▸ **Dataset excerpts**
__________________________________________________
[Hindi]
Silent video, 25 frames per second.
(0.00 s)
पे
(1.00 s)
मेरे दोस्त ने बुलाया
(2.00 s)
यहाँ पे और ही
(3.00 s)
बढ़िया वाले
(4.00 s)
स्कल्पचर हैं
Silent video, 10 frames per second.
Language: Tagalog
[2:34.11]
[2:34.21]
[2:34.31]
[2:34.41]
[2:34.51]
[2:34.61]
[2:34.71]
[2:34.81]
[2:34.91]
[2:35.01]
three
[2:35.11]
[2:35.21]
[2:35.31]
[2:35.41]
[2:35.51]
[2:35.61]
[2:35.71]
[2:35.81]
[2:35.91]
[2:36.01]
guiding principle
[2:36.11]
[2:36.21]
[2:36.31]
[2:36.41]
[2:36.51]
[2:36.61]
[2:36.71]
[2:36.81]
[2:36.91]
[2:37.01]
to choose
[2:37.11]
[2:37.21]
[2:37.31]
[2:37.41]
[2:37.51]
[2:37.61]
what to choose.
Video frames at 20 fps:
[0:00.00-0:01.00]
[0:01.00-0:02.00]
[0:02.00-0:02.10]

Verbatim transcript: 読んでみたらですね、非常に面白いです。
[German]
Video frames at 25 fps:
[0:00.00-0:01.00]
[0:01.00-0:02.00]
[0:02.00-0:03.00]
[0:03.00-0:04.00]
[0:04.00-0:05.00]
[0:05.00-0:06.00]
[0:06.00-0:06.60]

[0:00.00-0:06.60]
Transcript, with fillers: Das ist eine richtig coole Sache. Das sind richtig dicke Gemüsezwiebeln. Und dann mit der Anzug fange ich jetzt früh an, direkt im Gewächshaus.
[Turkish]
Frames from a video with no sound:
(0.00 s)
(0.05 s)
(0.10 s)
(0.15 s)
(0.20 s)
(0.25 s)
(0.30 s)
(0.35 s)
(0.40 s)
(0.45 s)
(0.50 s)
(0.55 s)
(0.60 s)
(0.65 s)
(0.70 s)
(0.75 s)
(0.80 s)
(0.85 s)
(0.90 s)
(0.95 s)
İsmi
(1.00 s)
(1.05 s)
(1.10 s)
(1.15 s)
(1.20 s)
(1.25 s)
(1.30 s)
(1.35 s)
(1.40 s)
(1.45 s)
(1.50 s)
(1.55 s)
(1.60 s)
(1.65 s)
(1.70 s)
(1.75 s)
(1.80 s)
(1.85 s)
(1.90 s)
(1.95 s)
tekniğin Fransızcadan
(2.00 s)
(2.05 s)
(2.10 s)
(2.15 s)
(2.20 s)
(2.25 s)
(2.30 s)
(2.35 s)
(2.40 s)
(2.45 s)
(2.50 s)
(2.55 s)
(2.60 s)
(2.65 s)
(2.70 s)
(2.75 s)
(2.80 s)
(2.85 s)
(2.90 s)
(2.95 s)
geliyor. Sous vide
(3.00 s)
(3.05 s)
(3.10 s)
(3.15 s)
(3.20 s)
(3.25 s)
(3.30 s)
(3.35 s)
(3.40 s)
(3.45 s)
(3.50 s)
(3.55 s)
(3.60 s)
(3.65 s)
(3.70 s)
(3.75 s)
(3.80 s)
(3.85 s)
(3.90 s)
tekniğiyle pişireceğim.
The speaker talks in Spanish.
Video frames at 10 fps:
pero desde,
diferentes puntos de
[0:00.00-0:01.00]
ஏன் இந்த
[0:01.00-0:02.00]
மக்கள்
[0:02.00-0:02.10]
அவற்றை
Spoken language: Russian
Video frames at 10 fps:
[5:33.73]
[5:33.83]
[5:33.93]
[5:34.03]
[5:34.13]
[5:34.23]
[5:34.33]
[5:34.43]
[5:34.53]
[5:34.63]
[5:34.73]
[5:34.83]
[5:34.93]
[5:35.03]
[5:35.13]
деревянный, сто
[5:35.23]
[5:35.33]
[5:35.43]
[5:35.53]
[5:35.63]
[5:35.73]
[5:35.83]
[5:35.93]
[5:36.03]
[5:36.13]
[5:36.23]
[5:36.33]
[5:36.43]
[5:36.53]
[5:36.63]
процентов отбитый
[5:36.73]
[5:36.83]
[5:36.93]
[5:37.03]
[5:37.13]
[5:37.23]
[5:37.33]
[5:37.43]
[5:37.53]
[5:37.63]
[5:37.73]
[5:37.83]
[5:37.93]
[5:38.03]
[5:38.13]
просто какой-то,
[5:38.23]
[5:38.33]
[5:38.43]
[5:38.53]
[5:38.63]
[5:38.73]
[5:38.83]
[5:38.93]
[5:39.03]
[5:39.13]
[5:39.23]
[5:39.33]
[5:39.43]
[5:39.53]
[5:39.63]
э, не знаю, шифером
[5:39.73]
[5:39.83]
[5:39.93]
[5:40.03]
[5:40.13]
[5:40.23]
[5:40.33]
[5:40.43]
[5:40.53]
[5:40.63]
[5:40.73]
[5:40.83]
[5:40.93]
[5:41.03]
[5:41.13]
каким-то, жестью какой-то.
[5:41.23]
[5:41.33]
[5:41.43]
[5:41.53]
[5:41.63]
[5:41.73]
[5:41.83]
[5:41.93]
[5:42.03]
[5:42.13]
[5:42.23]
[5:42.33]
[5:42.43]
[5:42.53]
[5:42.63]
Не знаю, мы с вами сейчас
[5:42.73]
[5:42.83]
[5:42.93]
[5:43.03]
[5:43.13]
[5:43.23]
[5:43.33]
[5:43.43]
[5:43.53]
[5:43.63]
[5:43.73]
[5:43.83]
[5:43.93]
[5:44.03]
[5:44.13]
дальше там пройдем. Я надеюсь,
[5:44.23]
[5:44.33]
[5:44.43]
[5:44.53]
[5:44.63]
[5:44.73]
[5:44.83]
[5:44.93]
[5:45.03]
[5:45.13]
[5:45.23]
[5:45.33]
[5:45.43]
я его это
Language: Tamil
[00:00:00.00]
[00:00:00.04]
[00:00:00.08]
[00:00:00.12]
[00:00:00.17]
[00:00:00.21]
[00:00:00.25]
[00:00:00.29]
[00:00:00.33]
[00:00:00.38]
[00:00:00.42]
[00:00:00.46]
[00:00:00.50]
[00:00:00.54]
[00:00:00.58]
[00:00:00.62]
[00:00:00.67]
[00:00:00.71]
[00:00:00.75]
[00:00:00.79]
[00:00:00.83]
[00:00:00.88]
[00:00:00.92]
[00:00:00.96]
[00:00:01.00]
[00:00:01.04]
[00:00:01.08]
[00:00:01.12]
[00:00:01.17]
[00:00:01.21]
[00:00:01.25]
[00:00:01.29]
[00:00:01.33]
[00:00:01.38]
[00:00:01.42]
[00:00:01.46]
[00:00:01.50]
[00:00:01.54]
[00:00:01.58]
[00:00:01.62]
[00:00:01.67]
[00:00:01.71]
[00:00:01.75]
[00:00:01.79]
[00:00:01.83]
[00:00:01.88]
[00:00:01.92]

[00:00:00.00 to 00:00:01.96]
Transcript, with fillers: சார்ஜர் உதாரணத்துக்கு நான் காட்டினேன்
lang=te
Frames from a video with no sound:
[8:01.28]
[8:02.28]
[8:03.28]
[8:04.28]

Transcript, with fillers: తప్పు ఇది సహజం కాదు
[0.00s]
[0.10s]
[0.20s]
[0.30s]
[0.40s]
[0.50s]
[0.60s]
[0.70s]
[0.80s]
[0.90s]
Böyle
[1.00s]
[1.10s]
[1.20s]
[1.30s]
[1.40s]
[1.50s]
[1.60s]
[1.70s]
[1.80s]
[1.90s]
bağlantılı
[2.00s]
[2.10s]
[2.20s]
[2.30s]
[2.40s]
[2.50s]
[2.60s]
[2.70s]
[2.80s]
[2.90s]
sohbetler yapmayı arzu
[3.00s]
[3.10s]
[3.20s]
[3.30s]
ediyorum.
__________________________________________________
▸ **Assignment**
A verbatim repeat of all the entries above is the required answer.

▸ **Result**
[Hindi]
Silent video, 25 frames per second.
(0.00 s)
पे
(1.00 s)
मेरे दोस्त ने बुलाया
(2.00 s)
यहाँ पे और ही
(3.00 s)
बढ़िया वाले
(4.00 s)
स्कल्पचर हैं
Silent video, 10 frames per second.
Language: Tagalog
[2:34.11]
[2:34.21]
[2:34.31]
[2:34.41]
[2:34.51]
[2:34.61]
[2:34.71]
[2:34.81]
[2:34.91]
[2:35.01]
three
[2:35.11]
[2:35.21]
[2:35.31]
[2:35.41]
[2:35.51]
[2:35.61]
[2:35.71]
[2:35.81]
[2:35.91]
[2:36.01]
guiding principle
[2:36.11]
[2:36.21]
[2:36.31]
[2:36.41]
[2:36.51]
[2:36.61]
[2:36.71]
[2:36.81]
[2:36.91]
[2:37.01]
to choose
[2:37.11]
[2:37.21]
[2:37.31]
[2:37.41]
[2:37.51]
[2:37.61]
what to choose.
Video frames at 20 fps:
[0:00.00-0:01.00]
[0:01.00-0:02.00]
[0:02.00-0:02.10]

Verbatim transcript: 読んでみたらですね、非常に面白いです。
[German]
Video frames at 25 fps:
[0:00.00-0:01.00]
[0:01.00-0:02.00]
[0:02.00-0:03.00]
[0:03.00-0:04.00]
[0:04.00-0:05.00]
[0:05.00-0:06.00]
[0:06.00-0:06.60]

[0:00.00-0:06.60]
Transcript, with fillers: Das ist eine richtig coole Sache. Das sind richtig dicke Gemüsezwiebeln. Und dann mit der Anzug fange ich jetzt früh an, direkt im Gewächshaus.
[Turkish]
Frames from a video with no sound:
(0.00 s)
(0.05 s)
(0.10 s)
(0.15 s)
(0.20 s)
(0.25 s)
(0.30 s)
(0.35 s)
(0.40 s)
(0.45 s)
(0.50 s)
(0.55 s)
(0.60 s)
(0.65 s)
(0.70 s)
(0.75 s)
(0.80 s)
(0.85 s)
(0.90 s)
(0.95 s)
İsmi
(1.00 s)
(1.05 s)
(1.10 s)
(1.15 s)
(1.20 s)
(1.25 s)
(1.30 s)
(1.35 s)
(1.40 s)
(1.45 s)
(1.50 s)
(1.55 s)
(1.60 s)
(1.65 s)
(1.70 s)
(1.75 s)
(1.80 s)
(1.85 s)
(1.90 s)
(1.95 s)
tekniğin Fransızcadan
(2.00 s)
(2.05 s)
(2.10 s)
(2.15 s)
(2.20 s)
(2.25 s)
(2.30 s)
(2.35 s)
(2.40 s)
(2.45 s)
(2.50 s)
(2.55 s)
(2.60 s)
(2.65 s)
(2.70 s)
(2.75 s)
(2.80 s)
(2.85 s)
(2.90 s)
(2.95 s)
geliyor. Sous vide
(3.00 s)
(3.05 s)
(3.10 s)
(3.15 s)
(3.20 s)
(3.25 s)
(3.30 s)
(3.35 s)
(3.40 s)
(3.45 s)
(3.50 s)
(3.55 s)
(3.60 s)
(3.65 s)
(3.70 s)
(3.75 s)
(3.80 s)
(3.85 s)
(3.90 s)
tekniğiyle pişireceğim.
The speaker talks in Spanish.
Video frames at 10 fps:
pero desde,
diferentes puntos de
[0:00.00-0:01.00]
ஏன் இந்த
[0:01.00-0:02.00]
மக்கள்
[0:02.00-0:02.10]
அவற்றை
Spoken language: Russian
Video frames at 10 fps:
[5:33.73]
[5:33.83]
[5:33.93]
[5:34.03]
[5:34.13]
[5:34.23]
[5:34.33]
[5:34.43]
[5:34.53]
[5:34.63]
[5:34.73]
[5:34.83]
[5:34.93]
[5:35.03]
[5:35.13]
деревянный, сто
[5:35.23]
[5:35.33]
[5:35.43]
[5:35.53]
[5:35.63]
[5:35.73]
[5:35.83]
[5:35.93]
[5:36.03]
[5:36.13]
[5:36.23]
[5:36.33]
[5:36.43]
[5:36.53]
[5:36.63]
процентов отбитый
[5:36.73]
[5:36.83]
[5:36.93]
[5:37.03]
[5:37.13]
[5:37.23]
[5:37.33]
[5:37.43]
[5:37.53]
[5:37.63]
[5:37.73]
[5:37.83]
[5:37.93]
[5:38.03]
[5:38.13]
просто какой-то,
[5:38.23]
[5:38.33]
[5:38.43]
[5:38.53]
[5:38.63]
[5:38.73]
[5:38.83]
[5:38.93]
[5:39.03]
[5:39.13]
[5:39.23]
[5:39.33]
[5:39.43]
[5:39.53]
[5:39.63]
э, не знаю, шифером
[5:39.73]
[5:39.83]
[5:39.93]
[5:40.03]
[5:40.13]
[5:40.23]
[5:40.33]
[5:40.43]
[5:40.53]
[5:40.63]
[5:40.73]
[5:40.83]
[5:40.93]
[5:41.03]
[5:41.13]
каким-то, жестью какой-то.
[5:41.23]
[5:41.33]
[5:41.43]
[5:41.53]
[5:41.63]
[5:41.73]
[5:41.83]
[5:41.93]
[5:42.03]
[5:42.13]
[5:42.23]
[5:42.33]
[5:42.43]
[5:42.53]
[5:42.63]
Не знаю, мы с вами сейчас
[5:42.73]
[5:42.83]
[5:42.93]
[5:43.03]
[5:43.13]
[5:43.23]
[5:43.33]
[5:43.43]
[5:43.53]
[5:43.63]
[5:43.73]
[5:43.83]
[5:43.93]
[5:44.03]
[5:44.13]
дальше там пройдем. Я надеюсь,
[5:44.23]
[5:44.33]
[5:44.43]
[5:44.53]
[5:44.63]
[5:44.73]
[5:44.83]
[5:44.93]
[5:45.03]
[5:45.13]
[5:45.23]
[5:45.33]
[5:45.43]
я его это
Language: Tamil
[00:00:00.00]
[00:00:00.04]
[00:00:00.08]
[00:00:00.12]
[00:00:00.17]
[00:00:00.21]
[00:00:00.25]
[00:00:00.29]
[00:00:00.33]
[00:00:00.38]
[00:00:00.42]
[00:00:00.46]
[00:00:00.50]
[00:00:00.54]
[00:00:00.58]
[00:00:00.62]
[00:00:00.67]
[00:00:00.71]
[00:00:00.75]
[00:00:00.79]
[00:00:00.83]
[00:00:00.88]
[00:00:00.92]
[00:00:00.96]
[00:00:01.00]
[00:00:01.04]
[00:00:01.08]
[00:00:01.12]
[00:00:01.17]
[00:00:01.21]
[00:00:01.25]
[00:00:01.29]
[00:00:01.33]
[00:00:01.38]
[00:00:01.42]
[00:00:01.46]
[00:00:01.50]
[00:00:01.54]
[00:00:01.58]
[00:00:01.62]
[00:00:01.67]
[00:00:01.71]
[00:00:01.75]
[00:00:01.79]
[00:00:01.83]
[00:00:01.88]
[00:00:01.92]

[00:00:00.00 to 00:00:01.96]
Transcript, with fillers: சார்ஜர் உதாரணத்துக்கு நான் காட்டினேன்
lang=te
Frames from a video with no sound:
[8:01.28]
[8:02.28]
[8:03.28]
[8:04.28]

Transcript, with fillers: తప్పు ఇది సహజం కాదు
[0.00s]
[0.10s]
[0.20s]
[0.30s]
[0.40s]
[0.50s]
[0.60s]
[0.70s]
[0.80s]
[0.90s]
Böyle
[1.00s]
[1.10s]
[1.20s]
[1.30s]
[1.40s]
[1.50s]
[1.60s]
[1.70s]
[1.80s]
[1.90s]
bağlantılı
[2.00s]
[2.10s]
[2.20s]
[2.30s]
[2.40s]
[2.50s]
[2.60s]
[2.70s]
[2.80s]
[2.90s]
sohbetler yapmayı arzu
[3.00s]
[3.10s]
[3.20s]
[3.30s]
ediyorum.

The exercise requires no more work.